安排站位的功夫,老师们拿了两组绑带过来,应该是以前比赛用的,分别是红色和蓝色,但他们不需要比赛,所以可以随便挑。
“蓝色吧?”
他们共用一条绑带,神无梦象征性地征求了一下降谷零的意见,手指已经从篮子里拿出了最喜欢的蓝色,嘴上冠冕堂皇,“反正你不喜欢红色,没意见吧?”
降谷零当然不会在这种小事上和她起冲突,但她的话却出乎他的预料:“你怎么知道我讨厌红色?”
“有次看红白歌会你说的啊。”这个问题未免也太质疑她的记忆力了,神无梦不太高兴,把绑脚踝的任务交给他做,“虽然我没有过目不忘的本事,也不至于什么都掉头就忘吧!”
降谷零没想到她记得这么清楚,接过她手里的绑带弯下腰,觉得脸在太阳底下晒得有些发烫,只能低着头避免被她看出来异样,却又忍不住偷偷打量她。

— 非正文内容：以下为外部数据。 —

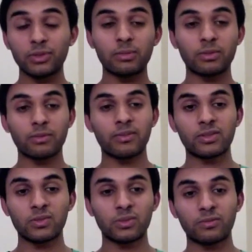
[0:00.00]
do them in
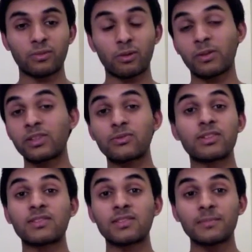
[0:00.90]
reverse order for obvious
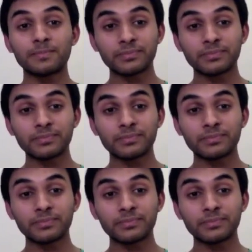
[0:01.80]
reasons.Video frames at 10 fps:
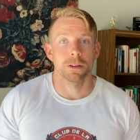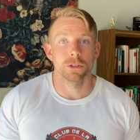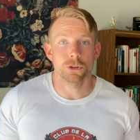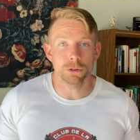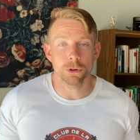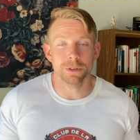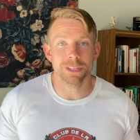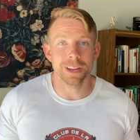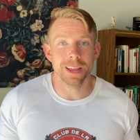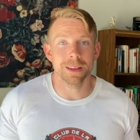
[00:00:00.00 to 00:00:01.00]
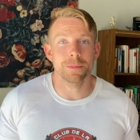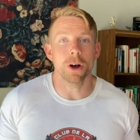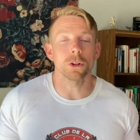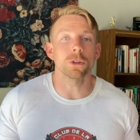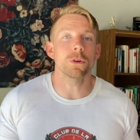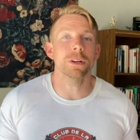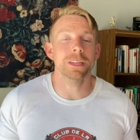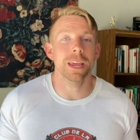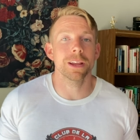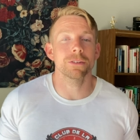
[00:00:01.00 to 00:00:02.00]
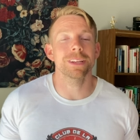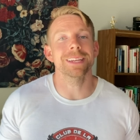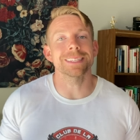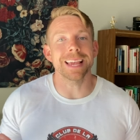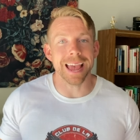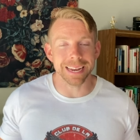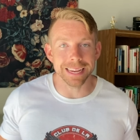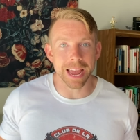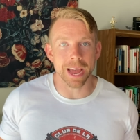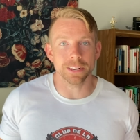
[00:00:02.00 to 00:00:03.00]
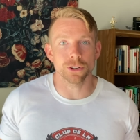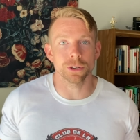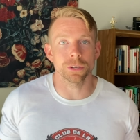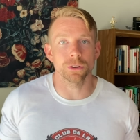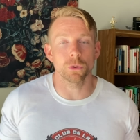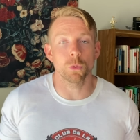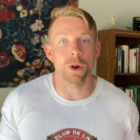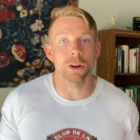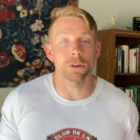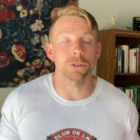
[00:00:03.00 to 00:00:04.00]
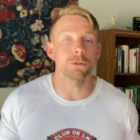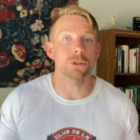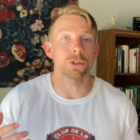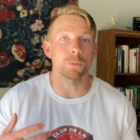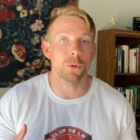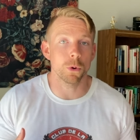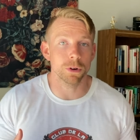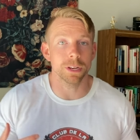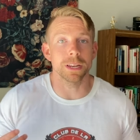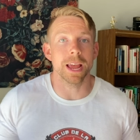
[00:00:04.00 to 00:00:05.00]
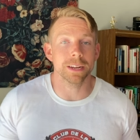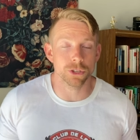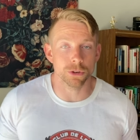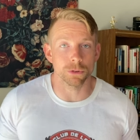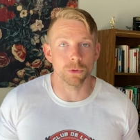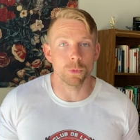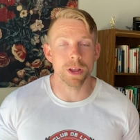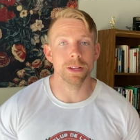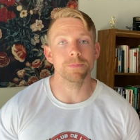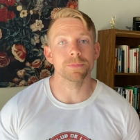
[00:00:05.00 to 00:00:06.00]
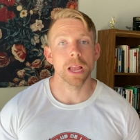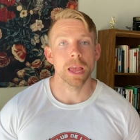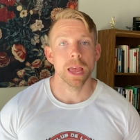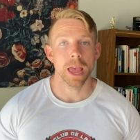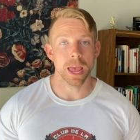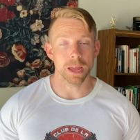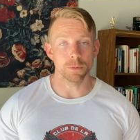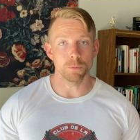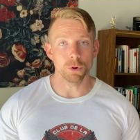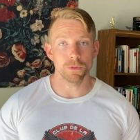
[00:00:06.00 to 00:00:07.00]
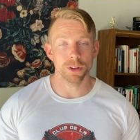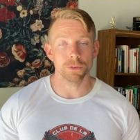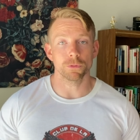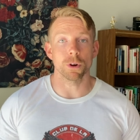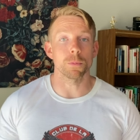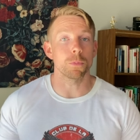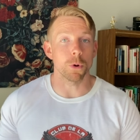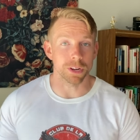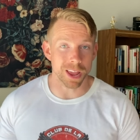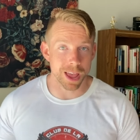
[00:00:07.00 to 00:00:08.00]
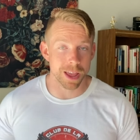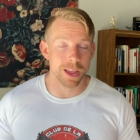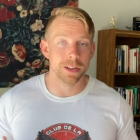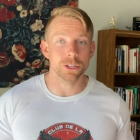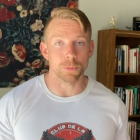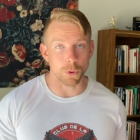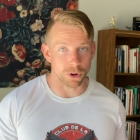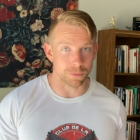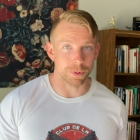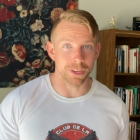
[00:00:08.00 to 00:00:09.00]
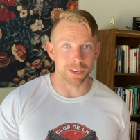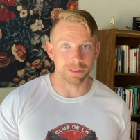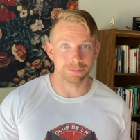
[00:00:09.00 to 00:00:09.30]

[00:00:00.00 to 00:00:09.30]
True to its name, a loaded carry is any action where you support an external weight and move it from point A to point B.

她穿的是一套暖黄色的运动服,看起来明亮极了,驱散了不少发色和眸色变浅之后身上那种缥缈的虚无感,仿佛一切都是淡淡的。
脚上的白色球鞋很干净,看起来是新的,大概是为了今天的活动特意穿的,平时都束之高阁没有碰过。
虽然太阳很大,但冬天的气温依然不高,她的外套拉链拉到最高,下巴都藏了一点在里面,脸看起来更小了,好像比上次见面又瘦了一点。
绑带摸起来很粗糙,他是隔着运动裤的布料绑在他们的脚踝上的。
尽管如此,带子还是长了一截,拉紧的时候能看清楚她的脚踝到底有多细。
生病了才会这样吗?
但在这之前,他每次见到的时候,似乎也都是一只手就能圈住的程度。
“这些游戏……”降谷零站起身来,言语中难得犹豫,担心不当的措辞会伤害她,“你的身体能玩吗?”